Contoh lain, guna mendukung tujuan Global Indonesia menjadi pusat halal dunia, maka Kementerian Perindustrian (Kemenperin) merilis sertifikasi halal bagi berbagai produk yang dihasilkan, termasuk makanan dan minuman.
Plt Sekretaris Jenderal Kementerian Perindustrian Putu Juli Ardika mengatakan, ada data pasar domestik, bahwa muslim di Indonesia mencatatkan pengeluaran sebesar 184 miliar dolar AS pada 2020. Angka itu diproyeksikan meningkat hingga 14,96 persen pada 2025 atau sebesar 281,6 miliar dolar AS.
Hal ini menjadikan Indonesia sebagai konsumen pasar halal terbesar di dunia dengan pangsa 11,34 persen dari total pengeluaran halal global. Inilah kesempatan mengisi peluang pengembangan industri halal. Dan sungguh yang tampak dari menggungulkan produk halal ini hanya sekadar menjadi peluang bisnis, bukan tuntutan akidah. Meski yang berbicara adalah pejabat muslim.
Di sisi lain, peraturan kewajiban halal yang tercantum dalam Peraturan Pemerintah Nomor 39 Tahun 2021 terkait seluruh produk makanan, minuman, hasil sembelihan, dan jasa sembelihan yang diberlakukan di seluruh wilayah di Tanah Air ternyata tebang pilih.
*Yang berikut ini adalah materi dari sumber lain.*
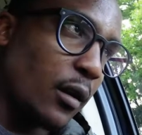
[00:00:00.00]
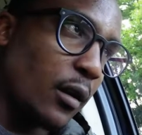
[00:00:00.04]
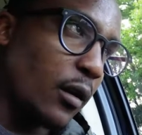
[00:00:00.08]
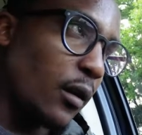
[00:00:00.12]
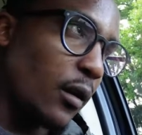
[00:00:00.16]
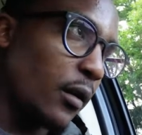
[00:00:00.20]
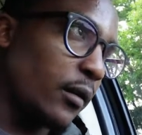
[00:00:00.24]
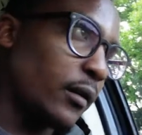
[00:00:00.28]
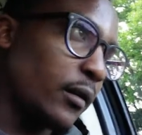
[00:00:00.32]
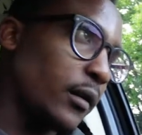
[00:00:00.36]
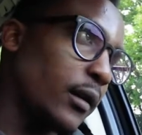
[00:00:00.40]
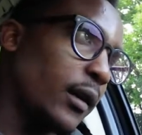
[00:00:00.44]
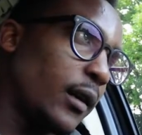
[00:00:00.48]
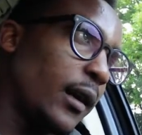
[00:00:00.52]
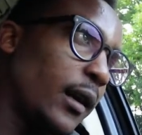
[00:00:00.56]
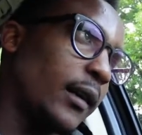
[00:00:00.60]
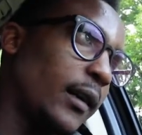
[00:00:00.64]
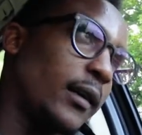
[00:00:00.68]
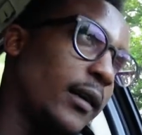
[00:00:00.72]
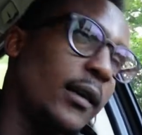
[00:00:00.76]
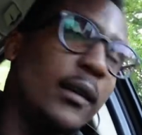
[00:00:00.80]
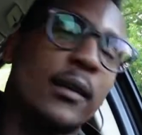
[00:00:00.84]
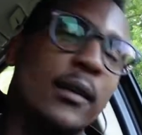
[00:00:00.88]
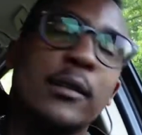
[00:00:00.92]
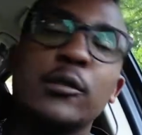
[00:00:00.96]
eh, like
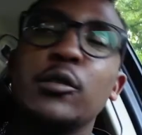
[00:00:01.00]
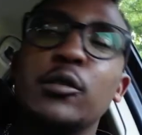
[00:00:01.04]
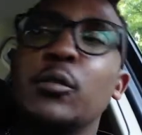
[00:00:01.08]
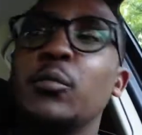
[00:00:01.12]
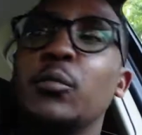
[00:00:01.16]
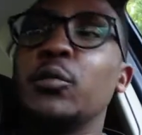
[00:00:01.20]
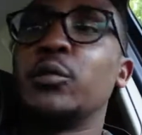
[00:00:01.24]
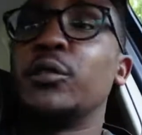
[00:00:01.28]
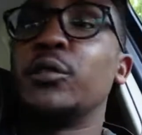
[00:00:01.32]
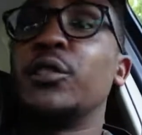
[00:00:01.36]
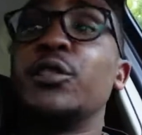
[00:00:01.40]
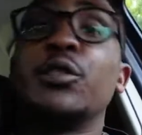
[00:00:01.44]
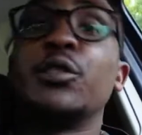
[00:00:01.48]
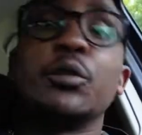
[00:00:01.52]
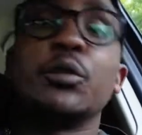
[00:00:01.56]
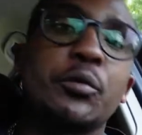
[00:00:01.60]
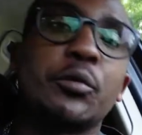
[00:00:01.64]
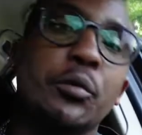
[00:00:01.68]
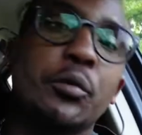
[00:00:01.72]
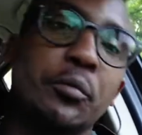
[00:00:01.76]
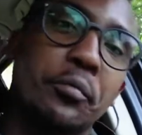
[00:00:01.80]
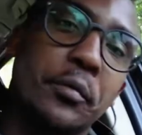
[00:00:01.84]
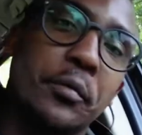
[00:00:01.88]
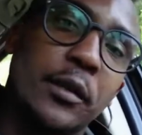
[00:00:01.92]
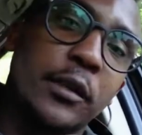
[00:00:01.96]
a normal digital
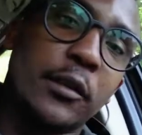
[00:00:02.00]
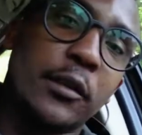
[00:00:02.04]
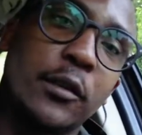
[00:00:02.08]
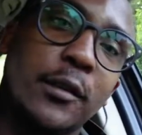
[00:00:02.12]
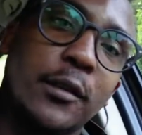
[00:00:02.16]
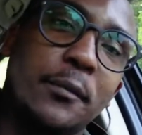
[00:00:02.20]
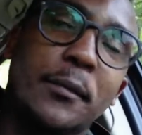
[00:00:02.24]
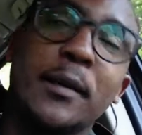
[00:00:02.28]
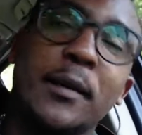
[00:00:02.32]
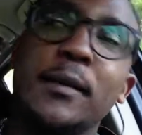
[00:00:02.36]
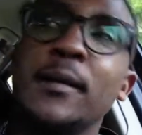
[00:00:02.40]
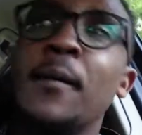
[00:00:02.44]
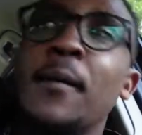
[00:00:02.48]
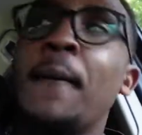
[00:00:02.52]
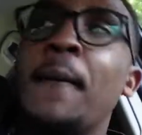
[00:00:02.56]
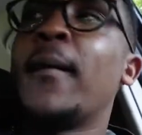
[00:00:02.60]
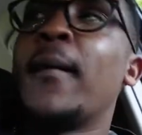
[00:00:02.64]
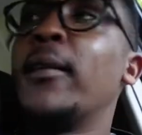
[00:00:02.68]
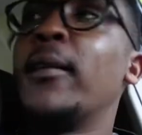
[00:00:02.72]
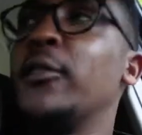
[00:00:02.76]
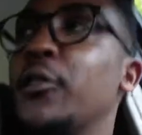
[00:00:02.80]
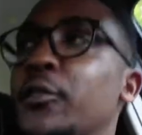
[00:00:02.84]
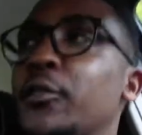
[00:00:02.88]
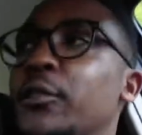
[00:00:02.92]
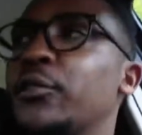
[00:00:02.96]
radio I mean
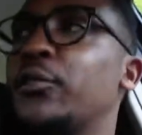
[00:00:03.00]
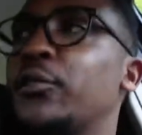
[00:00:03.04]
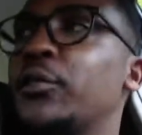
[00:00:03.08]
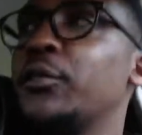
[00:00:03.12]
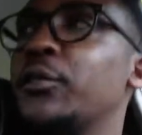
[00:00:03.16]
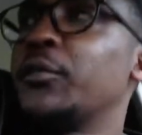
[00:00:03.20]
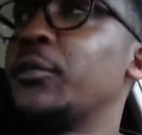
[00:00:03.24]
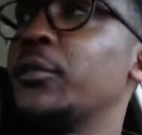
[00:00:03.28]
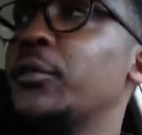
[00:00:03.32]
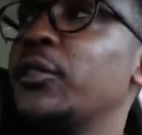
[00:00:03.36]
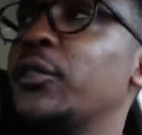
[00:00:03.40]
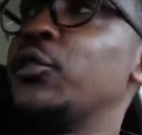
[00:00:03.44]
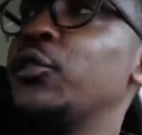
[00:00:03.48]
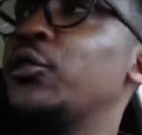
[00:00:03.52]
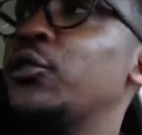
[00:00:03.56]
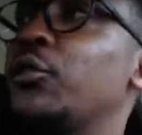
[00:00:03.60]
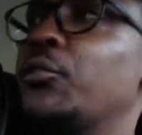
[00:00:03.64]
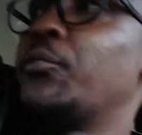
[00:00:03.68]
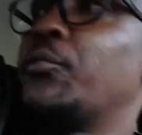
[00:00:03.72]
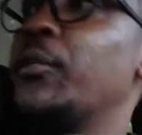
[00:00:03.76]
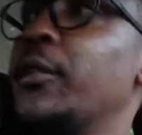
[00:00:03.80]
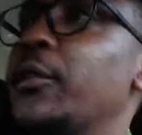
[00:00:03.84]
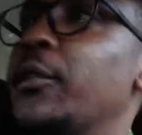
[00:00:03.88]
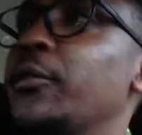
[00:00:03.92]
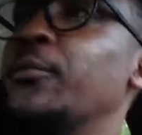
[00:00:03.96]
not a stereo digital
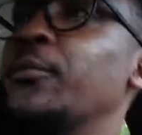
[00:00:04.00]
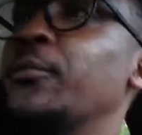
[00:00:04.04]
radio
Tidak semua gratis, bahkan berbayar dengan beberapa range harga.
Putu mengatakan, Kemenperin dalam tiga tahun terakhir, Pusat Pemberdayaan Industri Halal (PPIH) Kementerian Perindustrian telah memberikan fasilitasi sertifikasi halal kepada 3.095 IK, baik dengan skema reguler maupun self declare (pernyataan dari pelaku UKM sendiri bahwa produknya halal terutama untuk pelaku industri kecil).
Dan di tahun 2024, PPIH akan kembali memberikan fasilitas sertifikasi halal kepada 1.250 Industri Kecil. Meliputi pengajuan sertifikat halal dan pemberian pelatihan penyelia halal bagi industri kecil calon penerima fasilitas. Di sini ada dua celah yang kemungkinan bisa disalahgunakan dan kedepannya akan memberikan dampak negatif, pertama pemberian sertifikat halal gratis hanya bagi pelaku usaha yang sudah mengikuti pelatihan. Bagaimana yang tidak karena terkendala teknologi dan informasi?
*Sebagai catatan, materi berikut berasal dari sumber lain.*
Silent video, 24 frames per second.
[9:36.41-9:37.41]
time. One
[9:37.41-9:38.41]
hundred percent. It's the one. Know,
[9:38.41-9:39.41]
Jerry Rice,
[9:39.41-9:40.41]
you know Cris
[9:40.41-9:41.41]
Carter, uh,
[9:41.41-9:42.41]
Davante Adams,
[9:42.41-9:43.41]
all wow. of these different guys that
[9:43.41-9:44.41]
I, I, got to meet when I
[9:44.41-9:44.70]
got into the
Kedua mekanisme self declare jelas akan merancukan makna halal itu sendiri, negara samasekali tak menjamin kehalalan sebuah produk hanya karena skalanya kecil dan cukup mengisi formulir “ halal”, padahal, dengan kondisi kaum muslim hari ini yang sangat mundur pemahamannya terkait syariat harus ada pihak penjamin yang benar-benar bisa memastikan kehalalan produk tersebut, sejak produksi hingga distribusi yang sampai kepada masyarakat untuk dikonsumsi.
Bukti bahwa pelayanan sertifikasi halal hanya lips servis pemerintah agar segera terakselerasi akses menuju pasar halal global di atas. Apalagi peluang Indonesia menguasainya sangatlah besar, tapi bagaimana pertanggungjawaban kepada Allah swt yang notabene pihak yang memerintahkan halal haram atas semua amal?
Bisakah kita merasa tenang jika prosedur pemastian halal haram sebatas sertifikat yang nilainya untuk industri bisnis. Padahal halal haram itu menyangkut sistem karena berlaku untuk semua hal. Baik permodalan, muamalah, kerjasama ekonomi, proses produksi, bahan baku dan lainnya harus mengedepankan halal, bukan sekuler atau memisahkan agama dari kehidupan kemudian mengambil hukum manusia.
Halal Haram Bukan Kebutuhan Industri Semata Tapi Akidah
Akidah seorang muslim memang mengharuskan halal haram jadi sandaran setiap amal. Maka, negara seharusnya menjamin kehalalan itu dari hulu hingga hilir, jika pun bentuknya berupa sertifikat maka negara memberikannya secara gratis.
Menjadi rancu ketika halal haram disandingkan dengan industri dan penguatan ekonomi, apalagi halal dikompetisikan atau dirangking. Semua ini hanya akal-akalan kapitalisme dan kaum muslim telah terjebak di dalamnya.
Halal haram menjadi standar amal apapun, termasuk fungsi riayah negara kepada rakyatnya, bukan terus menerus mendorong rakyat untuk mengembangkan usaha, sementara kesejahteraan rakyat mengais sendiri. Padahal Rasulullah Saw.bersabda, “Barang siapa yang diangkat oleh Allah menjadi pemimpin bagi kaum Muslim, lalu ia menutupi dirinya tanpa memenuhi kebutuhan mereka, (menutup) perhatian terhadap mereka, dan kemiskinan mereka. Allah akan menutupi (diri-Nya), tanpa memenuhi kebutuhannya, perhatian kepadanya dan kemiskinannya.” (Diriwayatkan dari Abu Dawud dan Tirmidzi dari Abu Maryam).